Первые аккорды пронзили его трогательной нежностью, он отвернулся и стал смотреть на камин. Она выбрала произведение, которого Жюль раньше никогда не слышал, но композитора узнал сразу — это был Моцарт. Звуки сонаты проникали в него, будто он был сосудом, который капля за каплей наполнялся зельем, парализовавшим и опьянявшим его.
Он взглянул на Вивиан. Девушка полностью растворилась в музыке, ее бледные руки грациозно двигались, а пальцы скользили по клавишам. Сейчас между ними не существовало преград, ни одна из ее обид или сопротивление не омрачали пространство, отделявшее его от нее. Он будто видел девушку в первый раз. Корона темных локонов, одна завитушка упала на ухо, сквозь нее было видно, что бриллиант сверкает, будто крохотный огонек. Обнаженные плечи, гладкие и без украшений, обрамлены такими же бледными кружевами, как ее кожа. Тонкая талия скрывалась в шелковых юбках платья, которое вздымалось вокруг нее, пока она играла.
Жюль смотрел на нее, обезоруженный, будто ее нежные, тонкие пальцы касались не клавиш из слоновой кости, а его приоткрытых губ. Казалось невозможным, чтобы ни она, ни Бомарше не почувствовали, что происходит с ним. Но они ничего не заметили. Она продолжала играть, Бомарше, откинувшись в кресле, улыбался от удовольствия и потягивал коньяк. Жюль прикрыл лицо рукой, будто защищаясь от огня. Научившись скрывать свои чувства, он и сейчас должен был это делать. А это означало, что ему придется спрятать свой секрет в потайных уголках сердца. Это была самая замечательная, но и самая ужасная тайна.

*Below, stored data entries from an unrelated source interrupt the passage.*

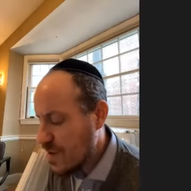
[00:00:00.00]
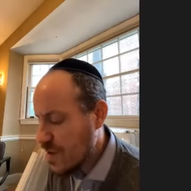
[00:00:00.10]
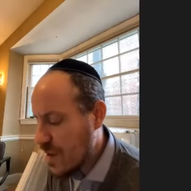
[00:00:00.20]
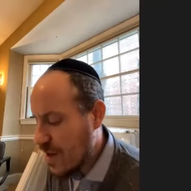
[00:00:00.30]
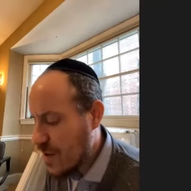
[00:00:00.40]

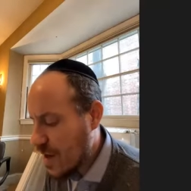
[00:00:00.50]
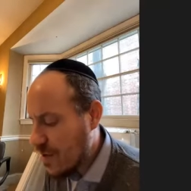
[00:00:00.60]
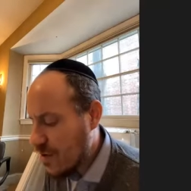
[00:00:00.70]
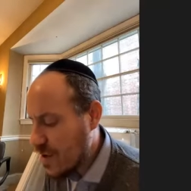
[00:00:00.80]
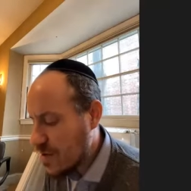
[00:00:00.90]
So now we
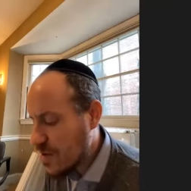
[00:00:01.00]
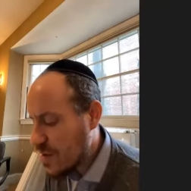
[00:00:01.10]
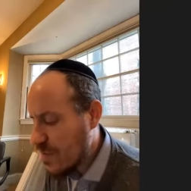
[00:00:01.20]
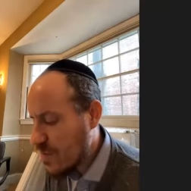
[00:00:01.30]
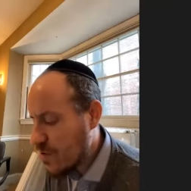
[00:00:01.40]
analyze the
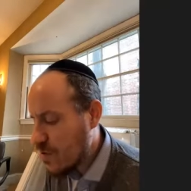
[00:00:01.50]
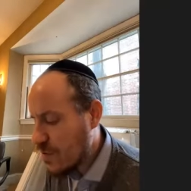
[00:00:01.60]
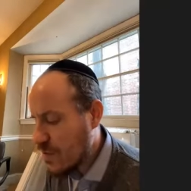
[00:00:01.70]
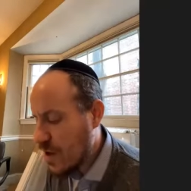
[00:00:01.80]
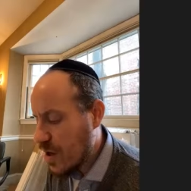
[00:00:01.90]
statement.
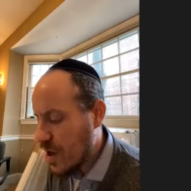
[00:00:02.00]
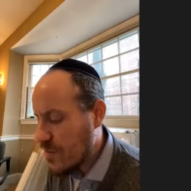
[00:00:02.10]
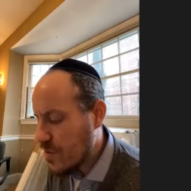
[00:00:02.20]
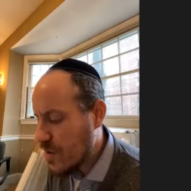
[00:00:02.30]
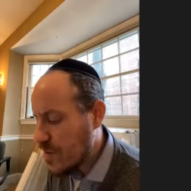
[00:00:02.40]
Gufa,
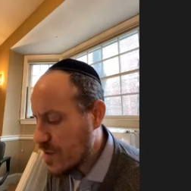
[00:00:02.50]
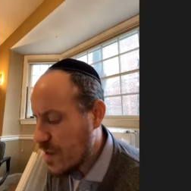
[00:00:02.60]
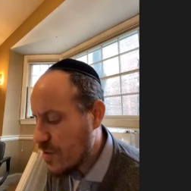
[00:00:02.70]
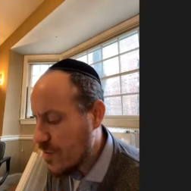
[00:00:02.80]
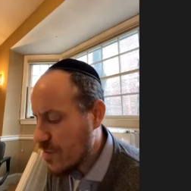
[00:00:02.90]
a Rabbi
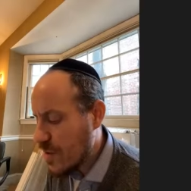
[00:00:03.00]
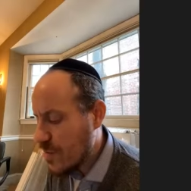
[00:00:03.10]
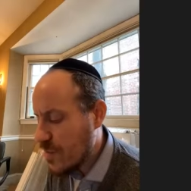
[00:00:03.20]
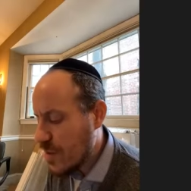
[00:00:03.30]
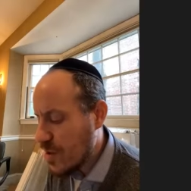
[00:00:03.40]
Zera, I'm a
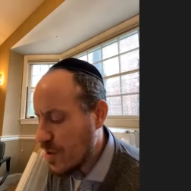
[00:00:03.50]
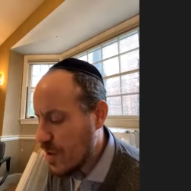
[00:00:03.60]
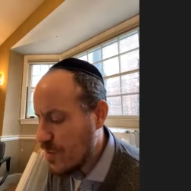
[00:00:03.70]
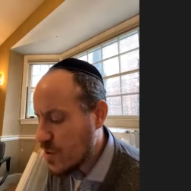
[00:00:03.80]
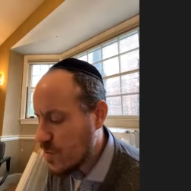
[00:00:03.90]
Rabbi Bar
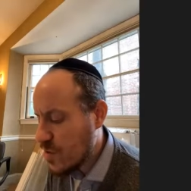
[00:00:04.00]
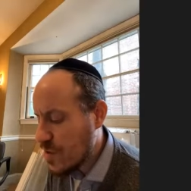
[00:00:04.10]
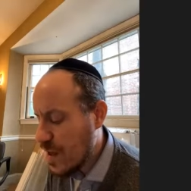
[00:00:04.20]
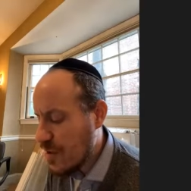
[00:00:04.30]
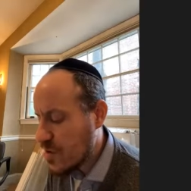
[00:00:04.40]
Yirmi, Amar
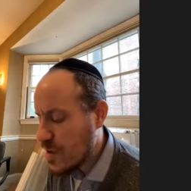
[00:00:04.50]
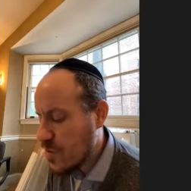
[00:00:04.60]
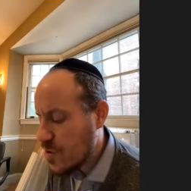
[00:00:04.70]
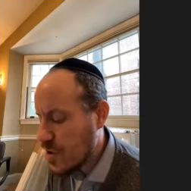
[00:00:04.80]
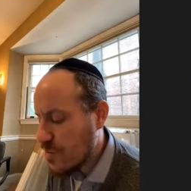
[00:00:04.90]
Shmuel, Naharas,
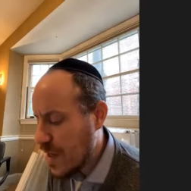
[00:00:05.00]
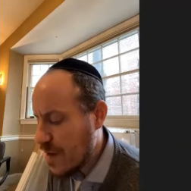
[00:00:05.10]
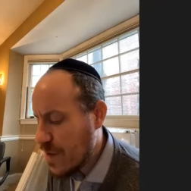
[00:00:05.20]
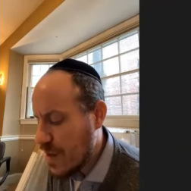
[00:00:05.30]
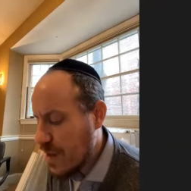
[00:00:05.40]
Amoshem
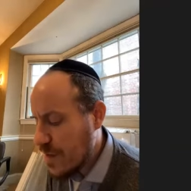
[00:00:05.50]
Mayim,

Он не пошевелился, пока Вивиан не перестала играть. Когда мужчины стали аплодировать ей, она даже не взглянула на них, а лишь рассеянно улыбнулась и стала искать ноты другого произведения. Она выбрала что-то подходящее случаю, когда можно играть, пока оба джентльмена разговаривают. Бомарше, хорошо поняв намек, заговорил, а Жюлю хотелось задушить его или встать и отправиться домой. Поскольку и то и другое исключалось, ему пришлось вести беседу.
Но он все время ощущал присутствие Вивиан — видел краем глаза ее грациозные движения, ее волнение. Может, она обиделась на то, что он не обращает на нее внимания, или же полностью забыла о нем? Бомарше тем временем ушел от тем, которые затрагивались за ужином, и начал говорить об Америке и о Войне за независимость. Вынужденный хотя бы внешне проявлять интерес к тому, что говорит гость, Жюль вставлял кое-какие реплики, а затем вспомнил о документе, который принес в этот вечер специально для того, чтобы передать ему.